There were four items on the agenda for the Tuesday night public hearing but the audience left halfway through. Council continued on as though there were still residents in attendance.
Once the first two items – a temporary use permit and a zoning bylaw amendment paired with a heritage designation – had been discussed and passed, the public filtered out leaving council to continue the hearing alone.
Council passed the final two proposed zoning bylaw amendments.
For only the second time I can recall, #Saanich had a Public Hearing and nobody was in the audience for 2 of the 4 items. True, those items were not that controversial, but it is still weird to have an empty room. We still conducted the meeting as if it was full. #Saanpoli pic.twitter.com/vqQBpx3n0O
— Colin Plant (@ColinPlant2018) February 12, 2020
After the meeting, Coun. Colin Plant took to Twitter to remark that, as far as he could recall, this was only the second time Saanich has held a public hearing with no public.
In August, council had a public hearing with three items on the agenda. Audience members slowly trickled out and by the third item, there was no one left in the gallery. At the time, Plant noted that in more than four years of being involved in local politics, he’d never seen a public hearing with no audience.
Following the Feb. 11 hearing, Plant said he has mixed feelings about an empty chamber; on one hand, he values public input but on the other, he takes the lack of public commentary as a sign that residents approve of what has been proposed.

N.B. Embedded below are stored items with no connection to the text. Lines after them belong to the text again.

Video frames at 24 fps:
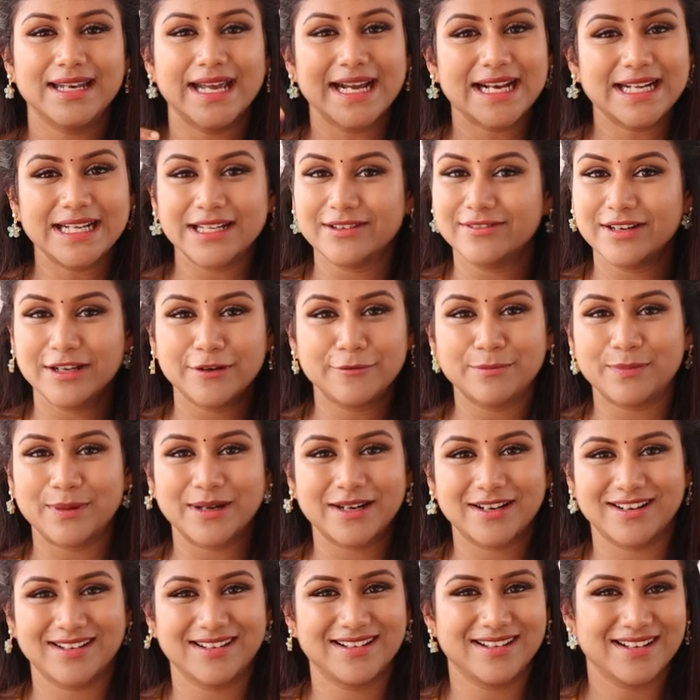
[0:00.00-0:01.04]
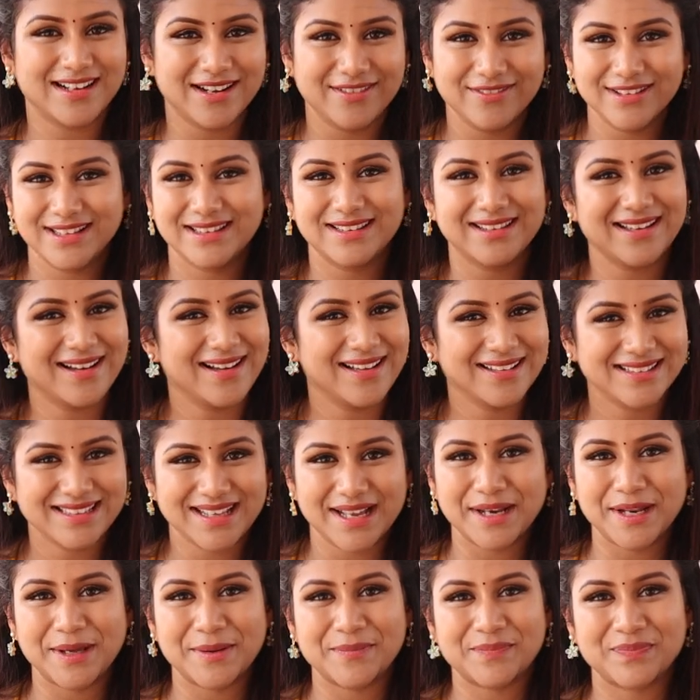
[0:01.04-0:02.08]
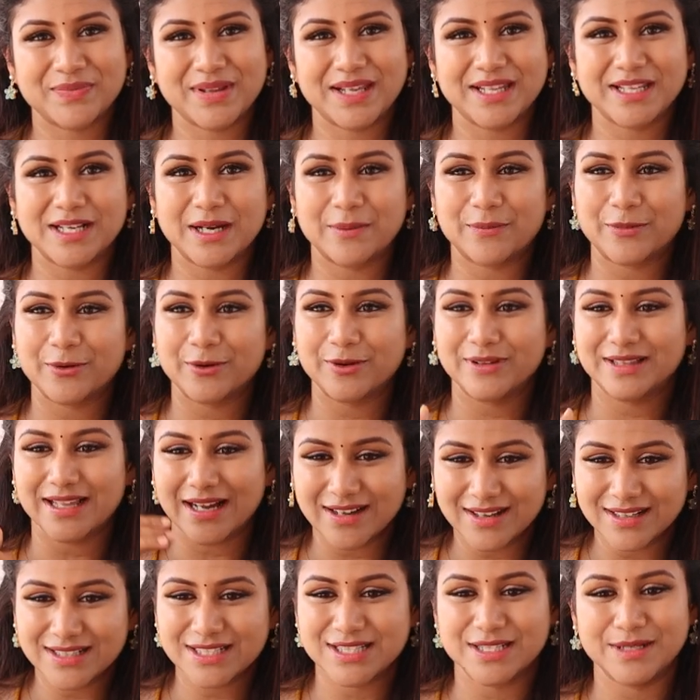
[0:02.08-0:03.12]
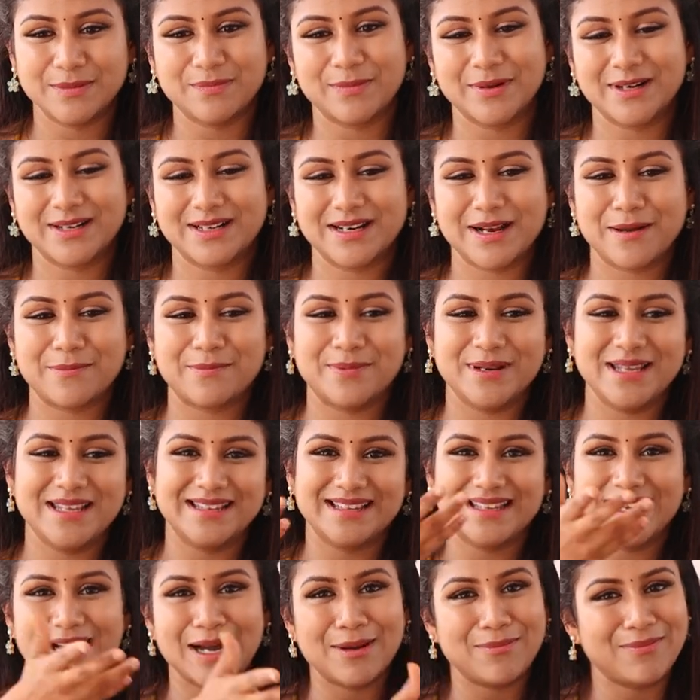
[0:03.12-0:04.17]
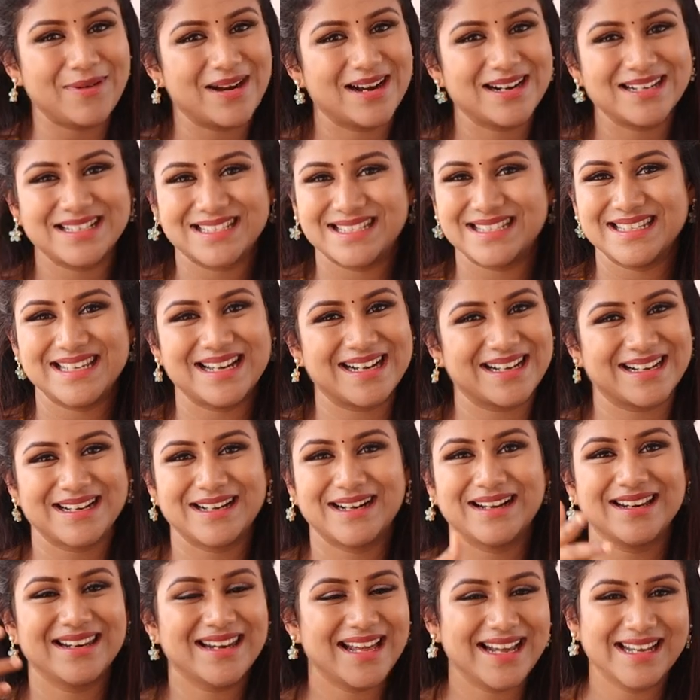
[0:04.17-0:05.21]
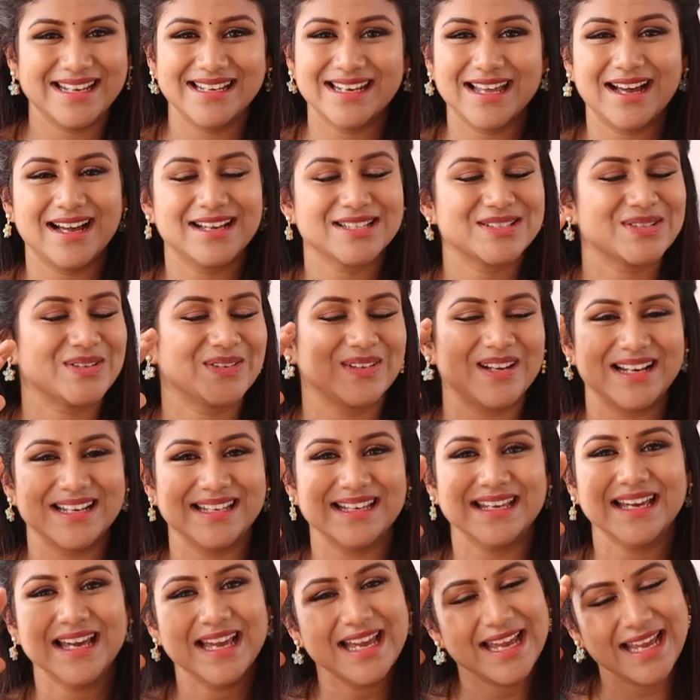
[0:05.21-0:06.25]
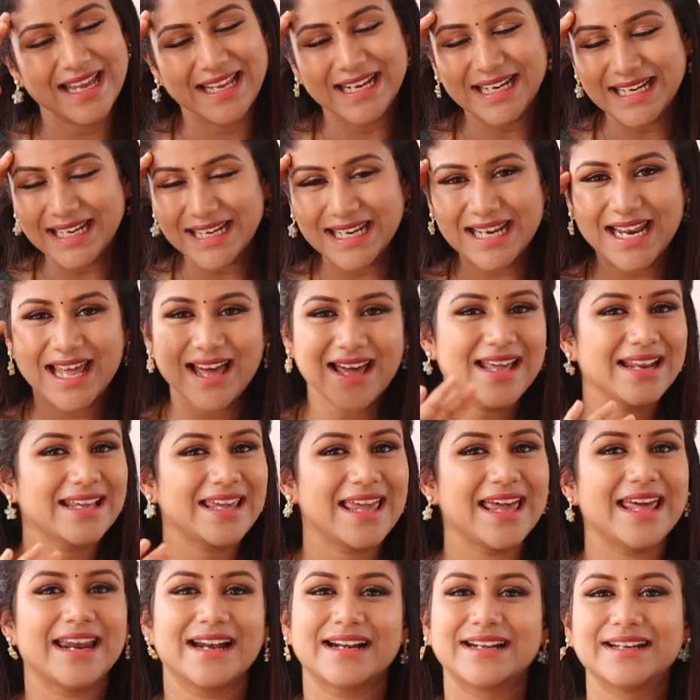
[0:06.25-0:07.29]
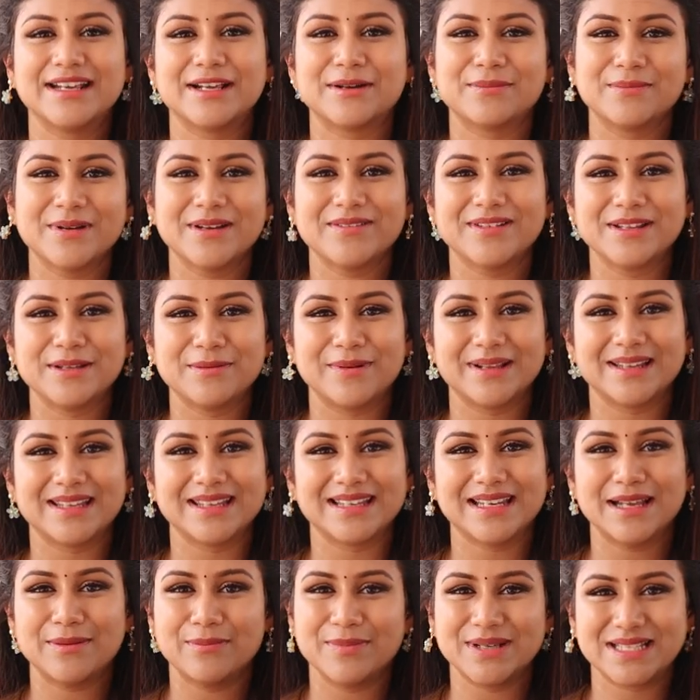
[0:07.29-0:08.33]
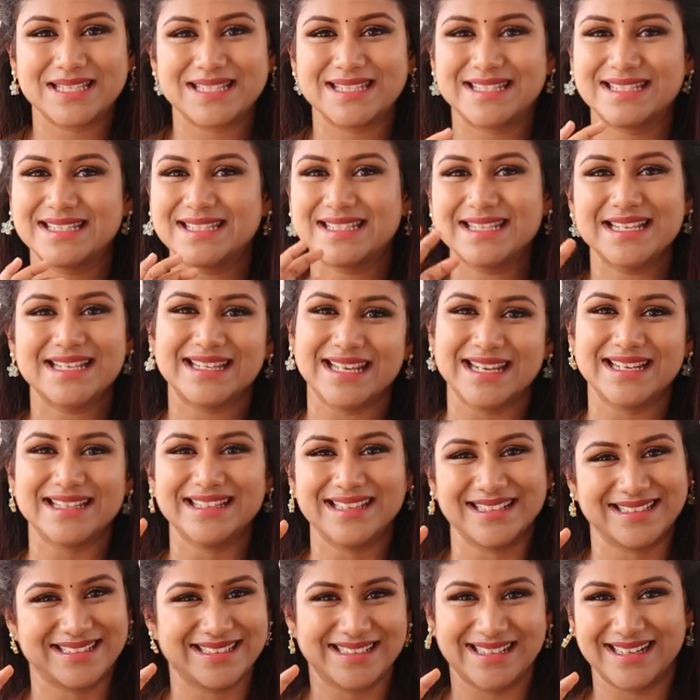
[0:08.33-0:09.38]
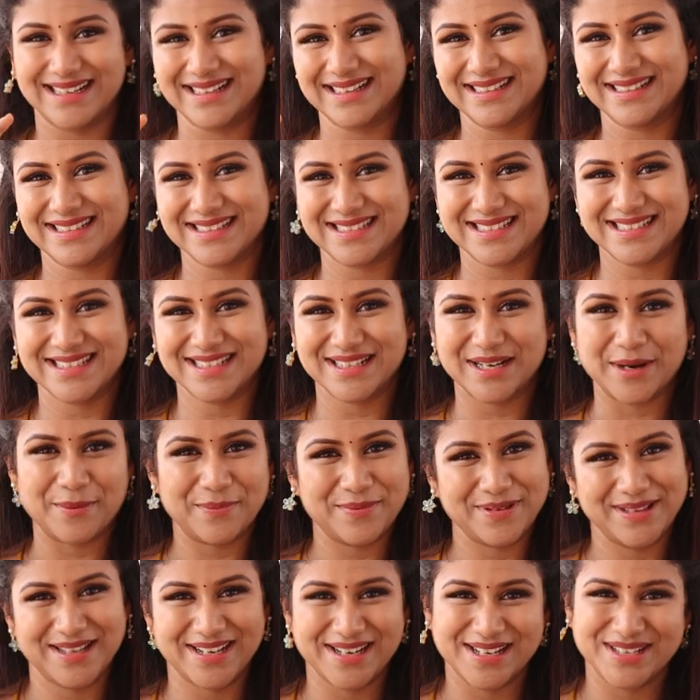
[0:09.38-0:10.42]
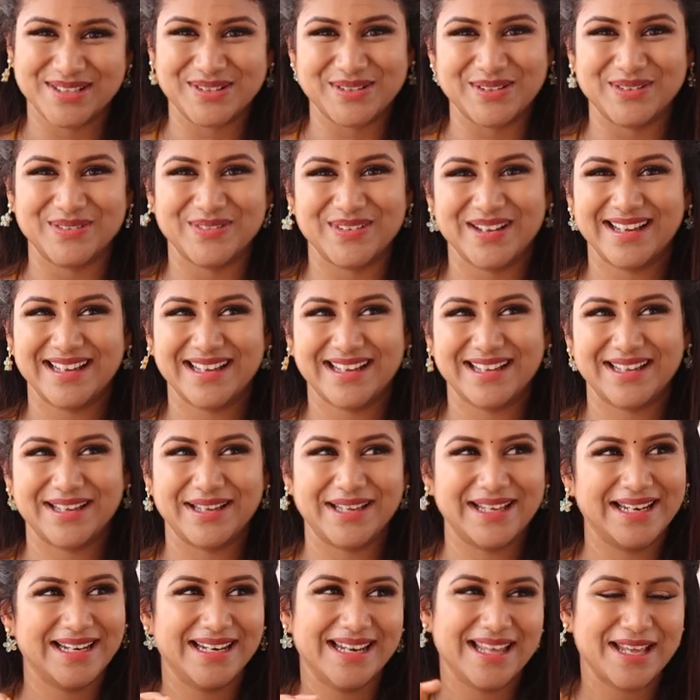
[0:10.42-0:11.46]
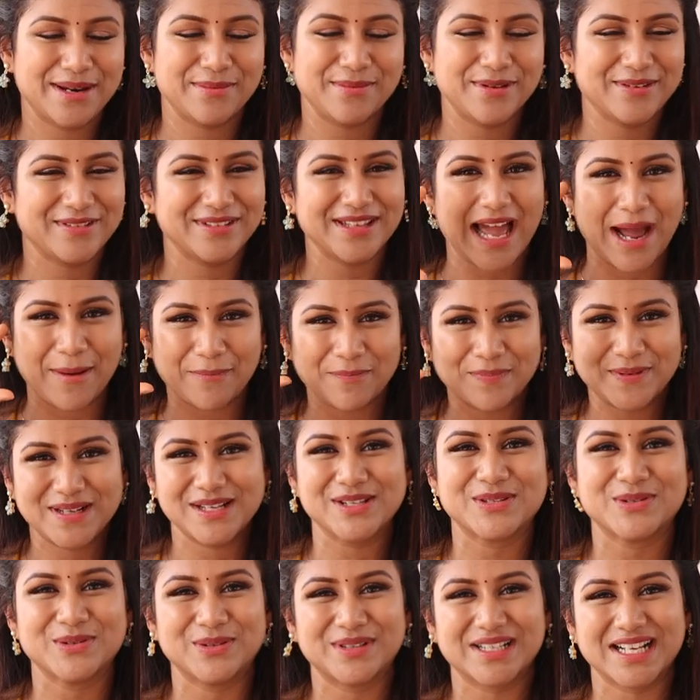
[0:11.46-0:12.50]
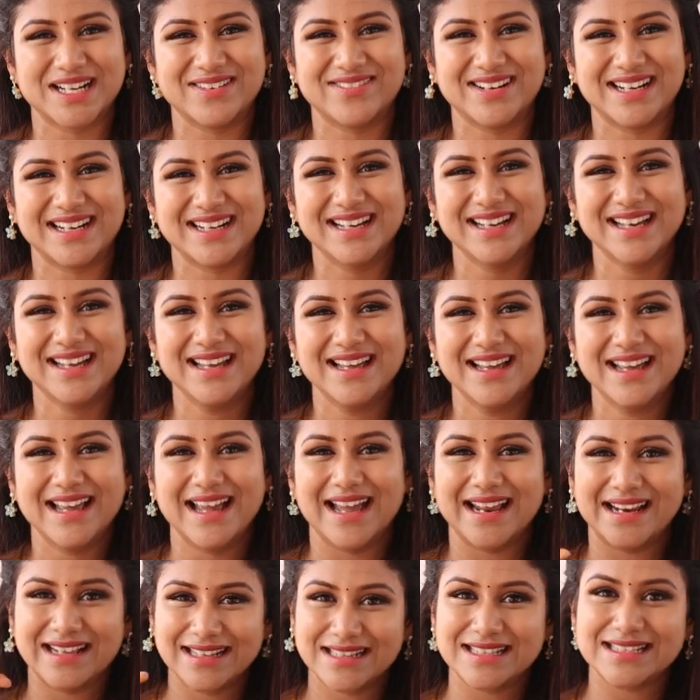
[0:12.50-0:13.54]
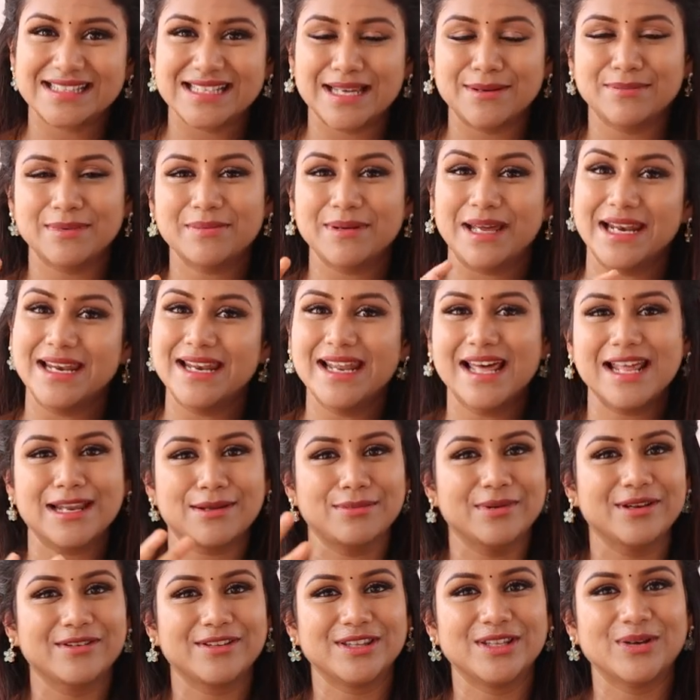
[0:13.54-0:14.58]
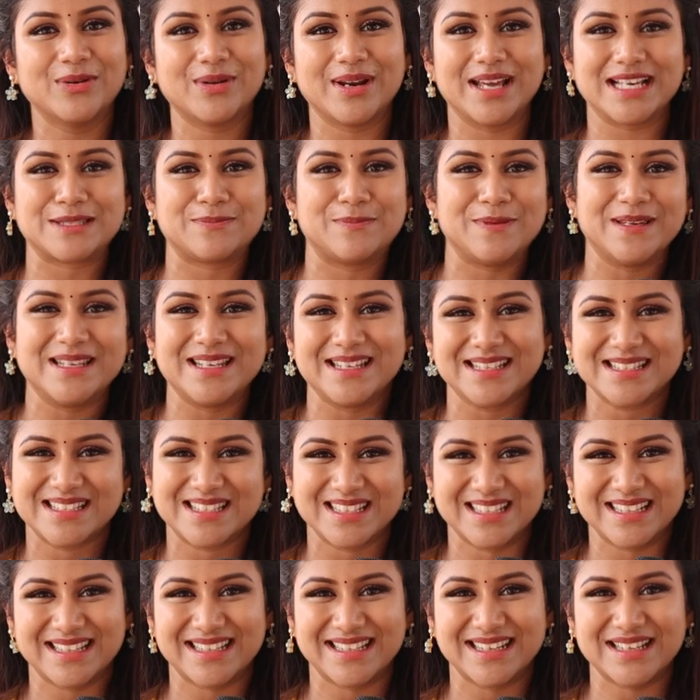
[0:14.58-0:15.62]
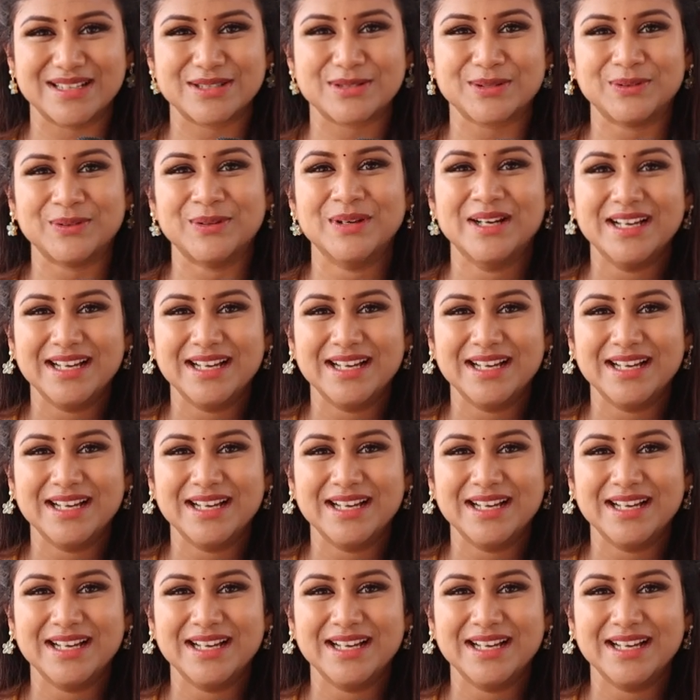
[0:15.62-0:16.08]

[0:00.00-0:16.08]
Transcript: நெகட்டிவ் லீட் பண்ணுறாங்க கவிதா தனம் அதுக்கப்புறம் தங்கச்சி பண்ணுறா பிரீத்தா மான்சி அக்கா லைலா சொனாலி எல்லா கேரக்டருமே வந்து பார்த்திங்கன்னா பெஸ்ட் பெஸ்ட்டாக தேர்ந்தெடுத்திருக்காங்க இந்த சீரியலுக்கு அப்படி தான் நான் சொல்வேன் எல்லாருமே வந்து ஆப்டாக சூட் ஆவாங்க அண்ட் அட் த சேம் டைம் எல்லாருக்குமே வந்து ஒரு எக்ஸ்பீரியன்ஸ் இருக்குல்ல ஸோ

Coun. Ned Taylor pointed out that some public hearings draw large crowds but that the level of controversy surrounding the items influences attendance. He also acknowledged that public hearings take place in the evening making them inaccessible to many – such as those who work nights, have small children or need to study.
He emphasized that “public engagement and consultation are really critical” because it helps elected officials gauge what matters to the community, but that the hearings aren’t the only way to provide input. Taylor feels it’s important that councils be proactive and engage residents through online surveys, open houses or advisory positions.
Plant pointed out that public engagement seems to have increased during his time on council and he feels this is due to procedure changes as well as the public’s knowledge that the current council values and considers the public’s input.